Config
Setting settings
Config
Have it just the way you like it!
Introduction
Configuring Morningmedley is done with a global configuration object.
Every module can add its own default configuration to this object, but any default can be overwritten and in some cases extended.
In the root of your project you will find a /config directory.
Here is where all your configs live. Whenever we in these docs reference the config files, these are what we mean.
At runtime every module will add their own default configs to the config repository and every config file will be merged into it.
Basic usage
To access the config object use the config function.
$config = config(); // Returns the config repository object
Reading the config
To read the entire config use config()->all().
$config = config()->all();
To get a specific value pass the key as a string to the function. This accepts nested keys in dot notation and an optional default value to return when key does not exist.
$appConfig = config('app');
$provider = config('app.providers');
// With default []
$provider = config('app.providers',[]);
Adding configurations
To add to the config at runtime use config function with an assoc array.
config(['foo' => 'bar']); // Here the foo config will have "bar" as its value
If a key already exists and is an array then you can push additional values to it.

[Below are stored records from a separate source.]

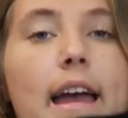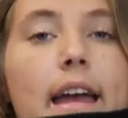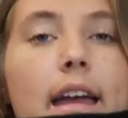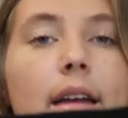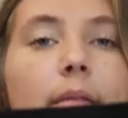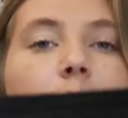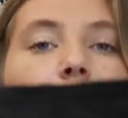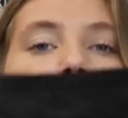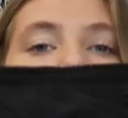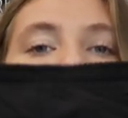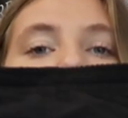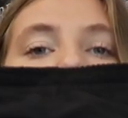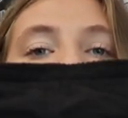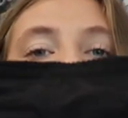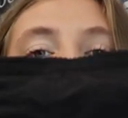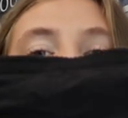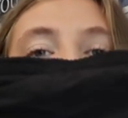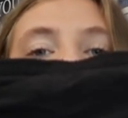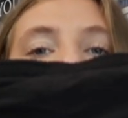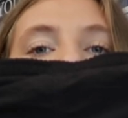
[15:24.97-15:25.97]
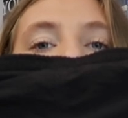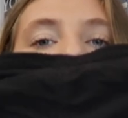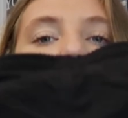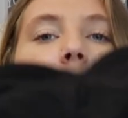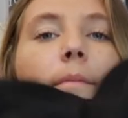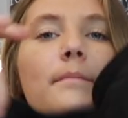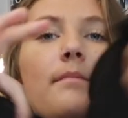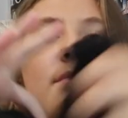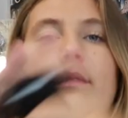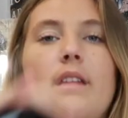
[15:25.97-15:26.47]
a black
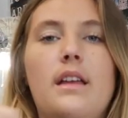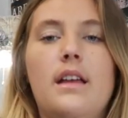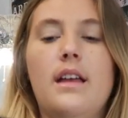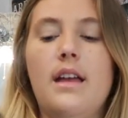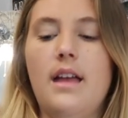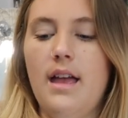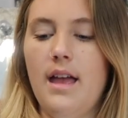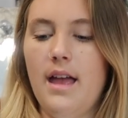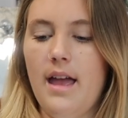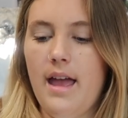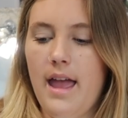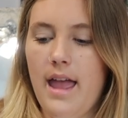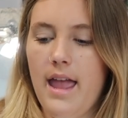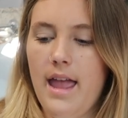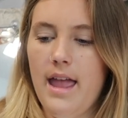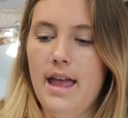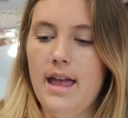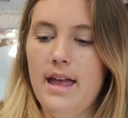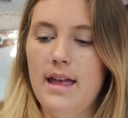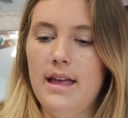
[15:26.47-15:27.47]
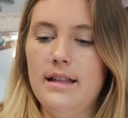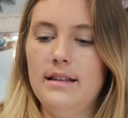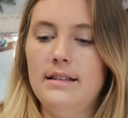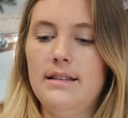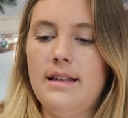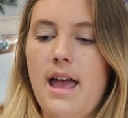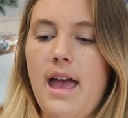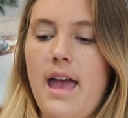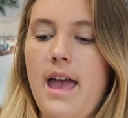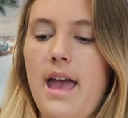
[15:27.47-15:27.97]
pair
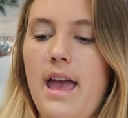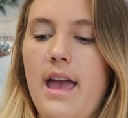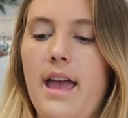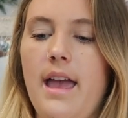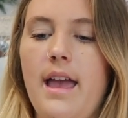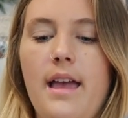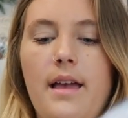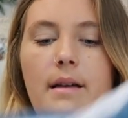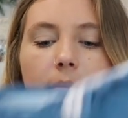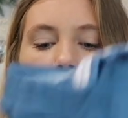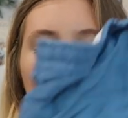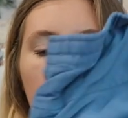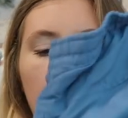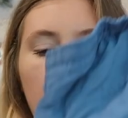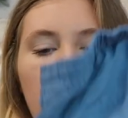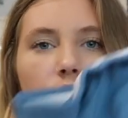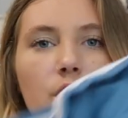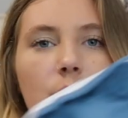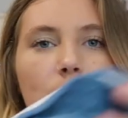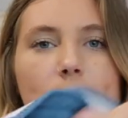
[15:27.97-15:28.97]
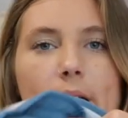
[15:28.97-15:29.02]
and a blue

config('block.paths')->push(__DIR__ . "/blocks"); // Here the foo config will have "bar" as its value
Every *.php file's return value in the /config directory will be added to the config object as well.

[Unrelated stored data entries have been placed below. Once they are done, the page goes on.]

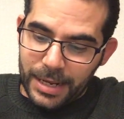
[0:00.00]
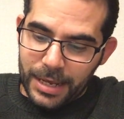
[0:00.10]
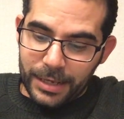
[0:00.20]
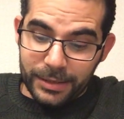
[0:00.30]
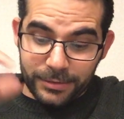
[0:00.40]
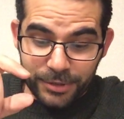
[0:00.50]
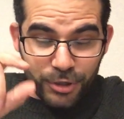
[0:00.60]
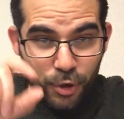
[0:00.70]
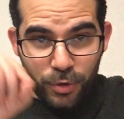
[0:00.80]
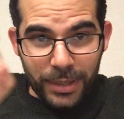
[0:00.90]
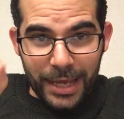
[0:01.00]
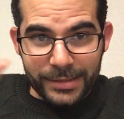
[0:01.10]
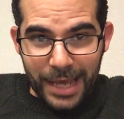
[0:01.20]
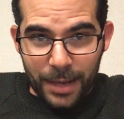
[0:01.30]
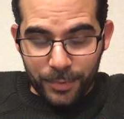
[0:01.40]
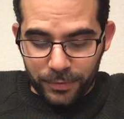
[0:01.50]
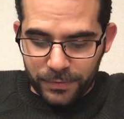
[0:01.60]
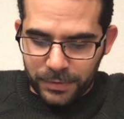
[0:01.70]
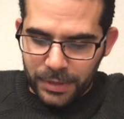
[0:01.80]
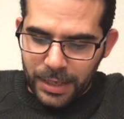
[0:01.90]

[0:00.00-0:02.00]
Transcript: Apples.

So to add the same 'foo' => 'bar' example as above via a file you would do it like so:
<?php
return 'bar';
Overwriting configurations
To replace an existing value either replace it at runtime or redefine it in a config file.
This works the same as above.
Caching
To create or update a cached config object use:
wp artisan config:cache
This creates /bootstrap/cache/config.php. If this file exists its contents will be used as config and config generation in service providers will be skipped.
Make sure to call the command when deploying to production.
Environments
You can store sensitive data or configurations such as API tokens in a .env file.
If a valid environment file exists it will be loaded and available through the env(key) function.
If a file called .env or .env.environment, where "environment is your current WP_ENVIRONMENT_TYPE, it will be loaded.
You can then load these variables in a config file for use throughout the application. This way, these values are also cached.
Example
Here we add an API token for production and name it "API_TOKEN":
API_TOKEN=1234VERYSECURE
Then we can assign this to our app config:
<?php return [
'api_token' => env('API_TOKEN'),
];
And lastly, we can now read the value in our application:
$apiToken = config('app.api_token');
Modules
Modules merges their configs during the register step when the App object is constructed.
This way their configs can get cached. This is especially important when their configs are expensive to generate.
Every module uses its own name as a toplevel key in the config object and so to overwrite them create a config file named the same as the module and replace the values you need to.